THE NEED FOR A GOOD BUDGET
One of the major causes of divorce is bad money habits.
For most of these people a simple understanding of the basics of budgeting would have saved them much anguish and grief. This article is meant to help you understand the practical theory behind having a good budget.
Most digital budget programs on the market today are actually nothing more than glorified check registers. They don’t actually focus on the budgeting aspect properly.
To have a good budget you need these things:
- The ability to pay for all your expenses with what you make. In other words, your expenses cannot exceed your income.
- The character to let the budget be your boss. You must obey the budget!
- Knowledge of the monthly average of every bill and every expense within a normal calendar year.
- Common sense in regards to money.
- And a strong desire to get your
financeson the right track.
This is not by any means the only way to do a budget. It is however, the simplest and, in my opinion, the most effective. Here is the basic theory of budgeting.
Imagine having a separate bank account for every bill you had. And for the sake of argument, let’s say you get paid weekly at $400.00 a week. Each time you get paid, you would deposit a portion of that paycheck throughout ALL your bank accounts. You would put, perhaps, a $100.00 in rent, $100.00 in Groceries, $50.00 in gasoline, $25.00 in natural gas, $25.00 in electricity, $40.00 in tithe, and $60.00 in phone and internet bills.
Your entire weekly check is now distributed throughout the accounts. This assumes that you are getting paid weekly. If you get paid every other week, twice a month, or even monthly, you’ll need to taylor this to fit. The concepts are the same.
Your budget needs to be set up on a 4 week month. Only three months out of the year will there actually be an extra paycheck (only for those paid weekly or every other week). The budget works best when you base it off of 4 weeks.
The theory is that you set aside a portion of your paycheck for each account or expense. When the bill comes due, the money has grown to pay off the expense. It’ll be there when you need it. You won’t have to scrounge around, try to stall until the next paycheck, beg, borrow, or steal. You always have the money set aside for the expense.
When Rent reaches $400, in the above example, you would then pay the landlord $400 and subtract that amount from your rent account. Some accounts, like groceries, are debited every week and often more than once a week. But it doesn’t matter. You credit each account or expense with money every time you are paid.

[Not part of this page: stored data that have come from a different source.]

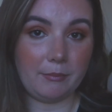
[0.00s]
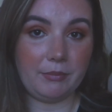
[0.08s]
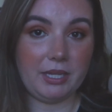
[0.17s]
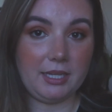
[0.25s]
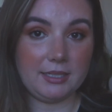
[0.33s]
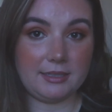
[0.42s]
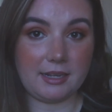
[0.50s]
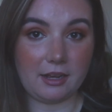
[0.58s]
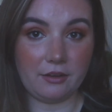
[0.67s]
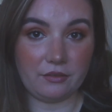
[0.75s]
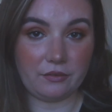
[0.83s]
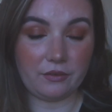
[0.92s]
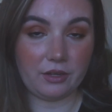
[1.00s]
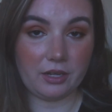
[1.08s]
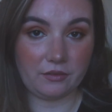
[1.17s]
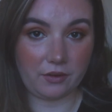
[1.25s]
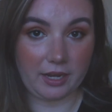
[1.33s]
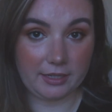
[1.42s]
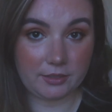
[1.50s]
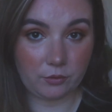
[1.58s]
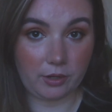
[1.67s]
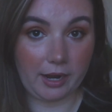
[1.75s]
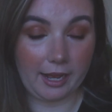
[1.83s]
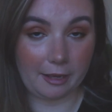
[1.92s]
piece of advice
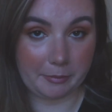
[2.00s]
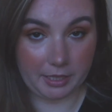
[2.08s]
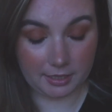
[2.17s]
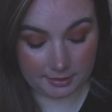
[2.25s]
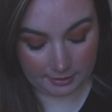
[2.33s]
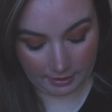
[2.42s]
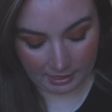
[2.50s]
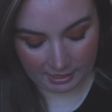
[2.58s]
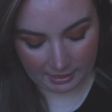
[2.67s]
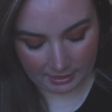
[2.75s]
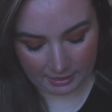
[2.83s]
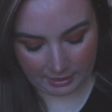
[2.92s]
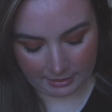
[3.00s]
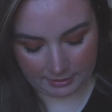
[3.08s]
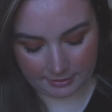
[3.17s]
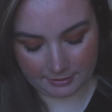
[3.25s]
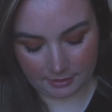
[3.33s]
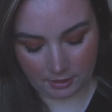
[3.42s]
or habit is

When you go to buy groceries you simply look at your grocery account and see how much you can spend. In the above example there is $102. The $2 is left over from the previous week that was never spent. You can spend some or all of that $102 on groceries. What you don’t spend this week, you simply allow it to roll over into the next week. As long as you don’t spend more than $102 you won’t be taking money that is set aside for rent or electricity!
Doing your budget this way tells you how much money you can spend in that category or expense. This keeps you from overspending and from taking money that needs to be set aside for another use in the future.
Step 1 – List every expense and debt you have.
Step 2 – Break them into categories, like Home and Household, Utilities, Vehicle, and so on.
Step 3 – Determine how much money you need for that expense on a monthly, 4 week, average. Some expenses, like natural gas, vary depending on the season. Take the average of an entire year and use that amount for your monthly budget.
Step 4 – Determine how much of your weekly paycheck needs to go into each account so that by the time the bill is due, you can pay it off (usually 1/4 of the amount due).
Step 5 – Every time you get paid, take 1/4 of the monthly amount needed and add it to each account.
Step 6 – Never spend more than is actually in the account. Always look at your budget to know how much you can spend in each area.
Step 7 – Subtract any payments or receipts from the appropriate categories.
Step 8 – Repeat steps 5-7.
A budget isn’t a complex thing, but it does take discipline. You must let that budget become your boss. You must let it tell you if you can or cannot spend a certain amount of money.
You see, you don’t actually open up a separate checking account for each bill. Instead you keep track of it either on paper or digitally. When you add up all the money in all of your accounts the total should equal what you have in your checking account.
There are 4 ways you can keep track of your budget accounts.
1. In envelopes. Use 1 envelope for every expense or account. Each week cash your check and divide the money up into your various envelopes. When you need money for, say gasoline, you open that envelope and see how much you can spend.
2. On paper, like a spreadsheet. You designate a page for each account, bill, or expense. You then draw columns. Start with how much you have in that account and add or subtract as necessary. Your money stays in the bank this way, but you are able to clearly see how much you can spend in each account.
3. On a computer via a spreadsheet. You follow a similar method as number 2. But here, you can use calculations of the spreadsheet to do the adding and subtracting for you.
4. Use a good budget program for your computer. A good budget program automates most of this process explained above.